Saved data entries

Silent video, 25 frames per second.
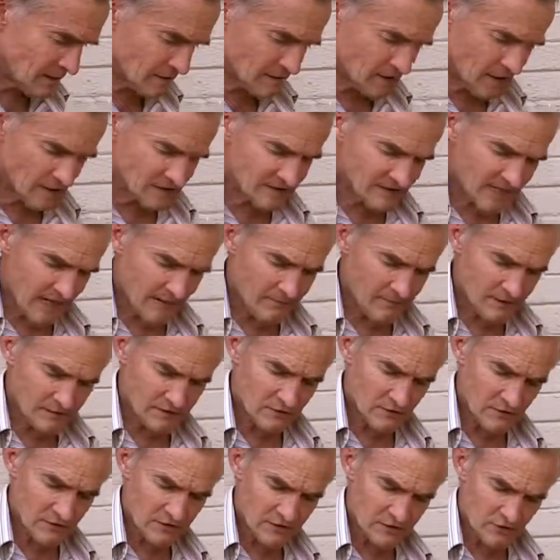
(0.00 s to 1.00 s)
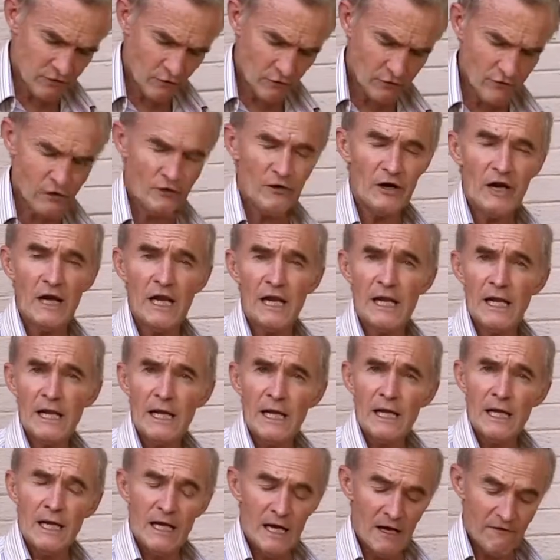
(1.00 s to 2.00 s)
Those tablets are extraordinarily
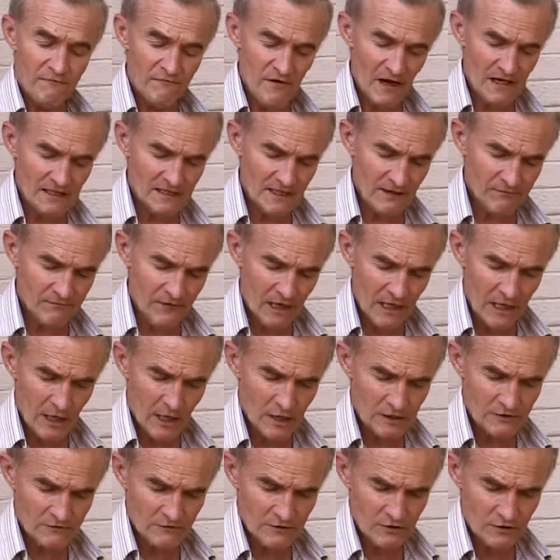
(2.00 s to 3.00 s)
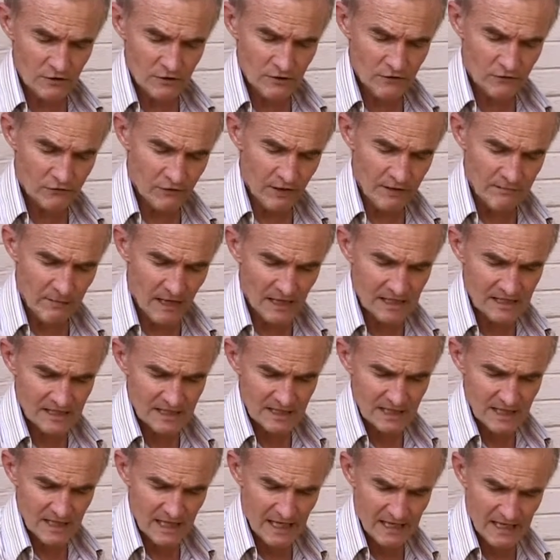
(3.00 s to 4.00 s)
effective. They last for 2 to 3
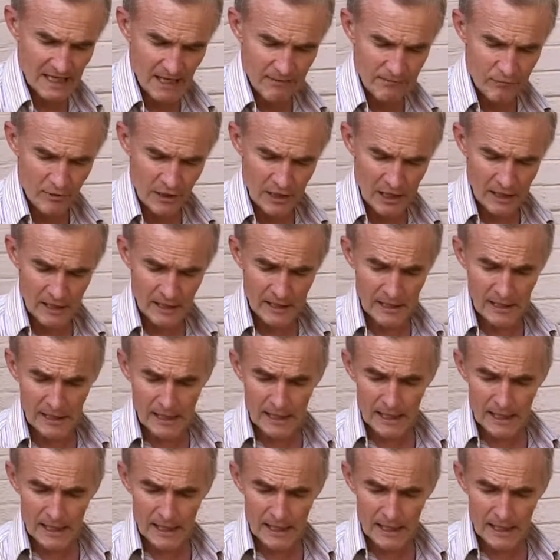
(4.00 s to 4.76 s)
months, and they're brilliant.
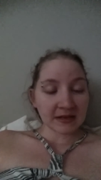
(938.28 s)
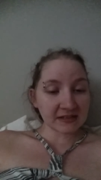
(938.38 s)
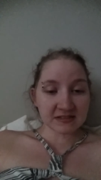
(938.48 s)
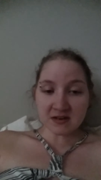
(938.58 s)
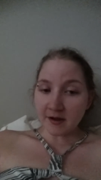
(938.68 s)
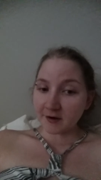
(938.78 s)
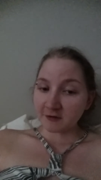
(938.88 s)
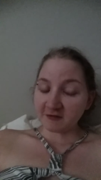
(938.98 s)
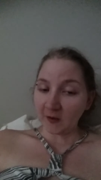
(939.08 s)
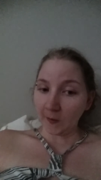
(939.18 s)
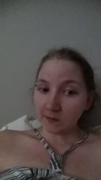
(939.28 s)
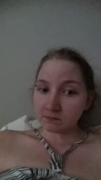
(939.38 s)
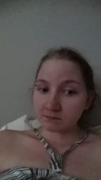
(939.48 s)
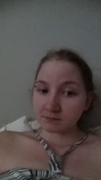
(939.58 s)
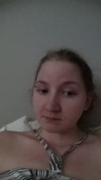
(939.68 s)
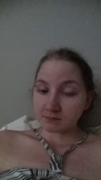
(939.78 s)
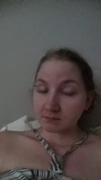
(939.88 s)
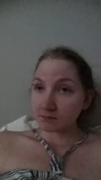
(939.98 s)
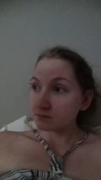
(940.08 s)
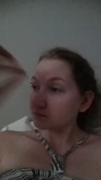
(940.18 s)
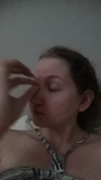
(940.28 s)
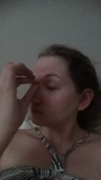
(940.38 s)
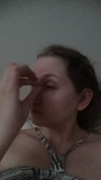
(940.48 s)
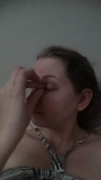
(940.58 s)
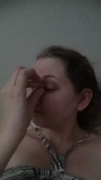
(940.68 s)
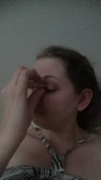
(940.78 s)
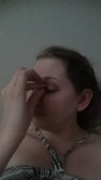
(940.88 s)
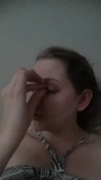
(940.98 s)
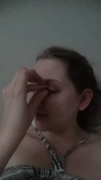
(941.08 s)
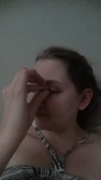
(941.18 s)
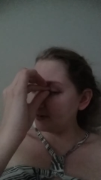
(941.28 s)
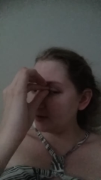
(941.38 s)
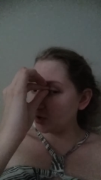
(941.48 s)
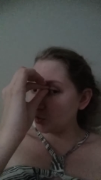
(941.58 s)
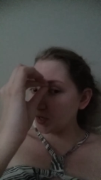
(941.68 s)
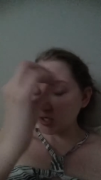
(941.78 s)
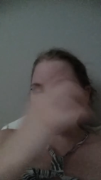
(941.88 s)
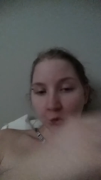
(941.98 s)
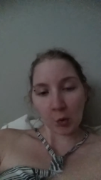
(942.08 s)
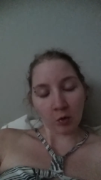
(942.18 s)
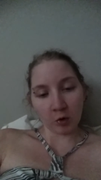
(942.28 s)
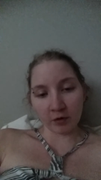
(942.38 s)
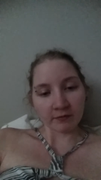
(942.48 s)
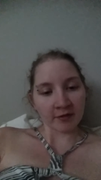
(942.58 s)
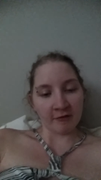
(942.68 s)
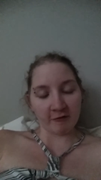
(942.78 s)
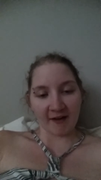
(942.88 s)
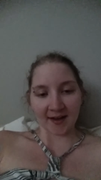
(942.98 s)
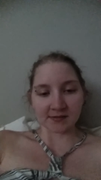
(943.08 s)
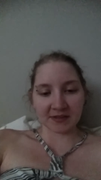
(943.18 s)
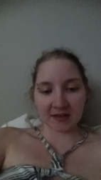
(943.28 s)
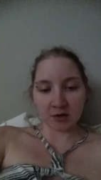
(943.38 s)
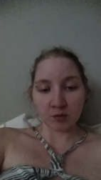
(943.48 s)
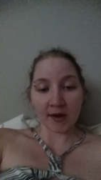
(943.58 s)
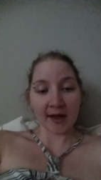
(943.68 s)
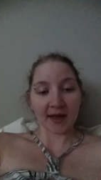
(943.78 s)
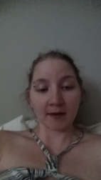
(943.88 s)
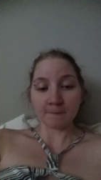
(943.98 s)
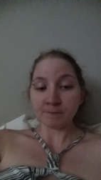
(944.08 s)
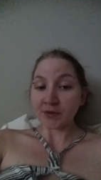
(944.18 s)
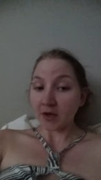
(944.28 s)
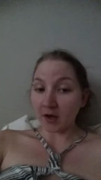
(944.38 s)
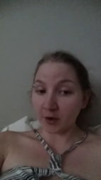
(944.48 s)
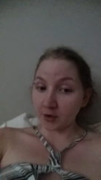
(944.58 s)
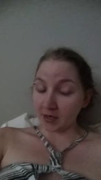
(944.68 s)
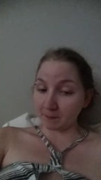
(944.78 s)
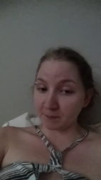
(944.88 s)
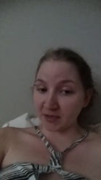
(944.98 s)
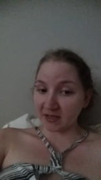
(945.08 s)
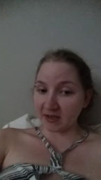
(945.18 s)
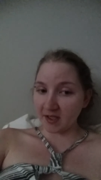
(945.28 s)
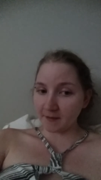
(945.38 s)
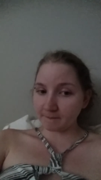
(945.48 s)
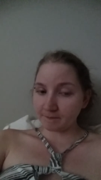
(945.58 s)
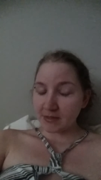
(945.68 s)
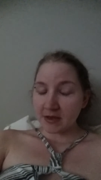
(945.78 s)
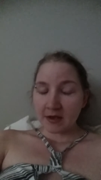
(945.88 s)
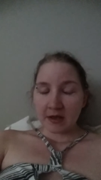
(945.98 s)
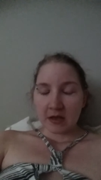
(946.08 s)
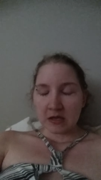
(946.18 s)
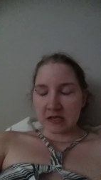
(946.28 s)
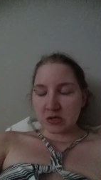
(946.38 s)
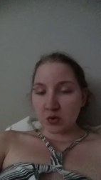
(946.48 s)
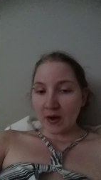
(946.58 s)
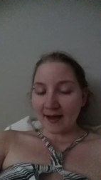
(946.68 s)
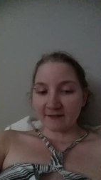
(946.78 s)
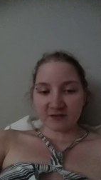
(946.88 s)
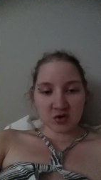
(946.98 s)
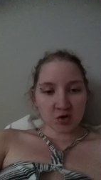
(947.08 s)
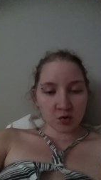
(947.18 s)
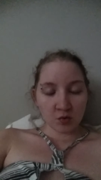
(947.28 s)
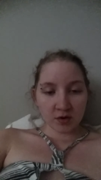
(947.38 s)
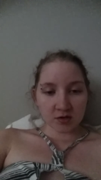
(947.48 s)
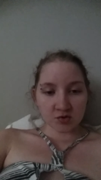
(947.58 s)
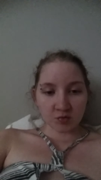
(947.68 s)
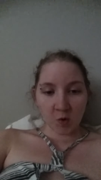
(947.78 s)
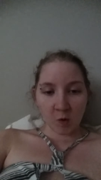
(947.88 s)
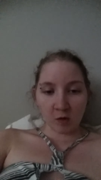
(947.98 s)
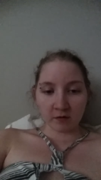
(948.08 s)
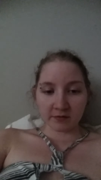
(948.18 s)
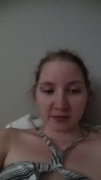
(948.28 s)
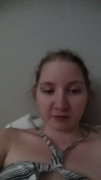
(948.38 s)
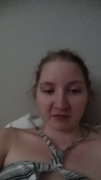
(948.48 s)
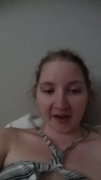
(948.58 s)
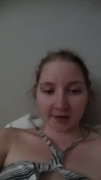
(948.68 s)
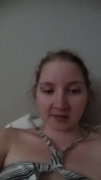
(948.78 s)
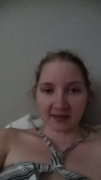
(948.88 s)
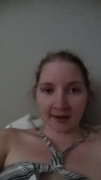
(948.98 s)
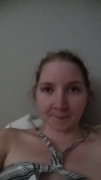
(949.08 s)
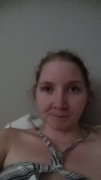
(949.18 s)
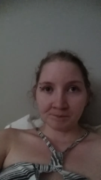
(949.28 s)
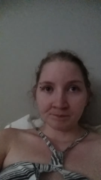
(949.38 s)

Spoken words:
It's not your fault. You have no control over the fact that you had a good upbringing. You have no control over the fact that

§ REQUIREMENT
Set down every entry above again exactly, dropping each picture.

§ RESULT BELOW
Silent video, 25 frames per second.
(0.00 s to 1.00 s)
(1.00 s to 2.00 s)
Those tablets are extraordinarily
(2.00 s to 3.00 s)
(3.00 s to 4.00 s)
effective. They last for 2 to 3
(4.00 s to 4.76 s)
months, and they're brilliant.
(938.28 s)
(938.38 s)
(938.48 s)
(938.58 s)
(938.68 s)
(938.78 s)
(938.88 s)
(938.98 s)
(939.08 s)
(939.18 s)
(939.28 s)
(939.38 s)
(939.48 s)
(939.58 s)
(939.68 s)
(939.78 s)
(939.88 s)
(939.98 s)
(940.08 s)
(940.18 s)
(940.28 s)
(940.38 s)
(940.48 s)
(940.58 s)
(940.68 s)
(940.78 s)
(940.88 s)
(940.98 s)
(941.08 s)
(941.18 s)
(941.28 s)
(941.38 s)
(941.48 s)
(941.58 s)
(941.68 s)
(941.78 s)
(941.88 s)
(941.98 s)
(942.08 s)
(942.18 s)
(942.28 s)
(942.38 s)
(942.48 s)
(942.58 s)
(942.68 s)
(942.78 s)
(942.88 s)
(942.98 s)
(943.08 s)
(943.18 s)
(943.28 s)
(943.38 s)
(943.48 s)
(943.58 s)
(943.68 s)
(943.78 s)
(943.88 s)
(943.98 s)
(944.08 s)
(944.18 s)
(944.28 s)
(944.38 s)
(944.48 s)
(944.58 s)
(944.68 s)
(944.78 s)
(944.88 s)
(944.98 s)
(945.08 s)
(945.18 s)
(945.28 s)
(945.38 s)
(945.48 s)
(945.58 s)
(945.68 s)
(945.78 s)
(945.88 s)
(945.98 s)
(946.08 s)
(946.18 s)
(946.28 s)
(946.38 s)
(946.48 s)
(946.58 s)
(946.68 s)
(946.78 s)
(946.88 s)
(946.98 s)
(947.08 s)
(947.18 s)
(947.28 s)
(947.38 s)
(947.48 s)
(947.58 s)
(947.68 s)
(947.78 s)
(947.88 s)
(947.98 s)
(948.08 s)
(948.18 s)
(948.28 s)
(948.38 s)
(948.48 s)
(948.58 s)
(948.68 s)
(948.78 s)
(948.88 s)
(948.98 s)
(949.08 s)
(949.18 s)
(949.28 s)
(949.38 s)

Spoken words:
It's not your fault. You have no control over the fact that you had a good upbringing. You have no control over the fact that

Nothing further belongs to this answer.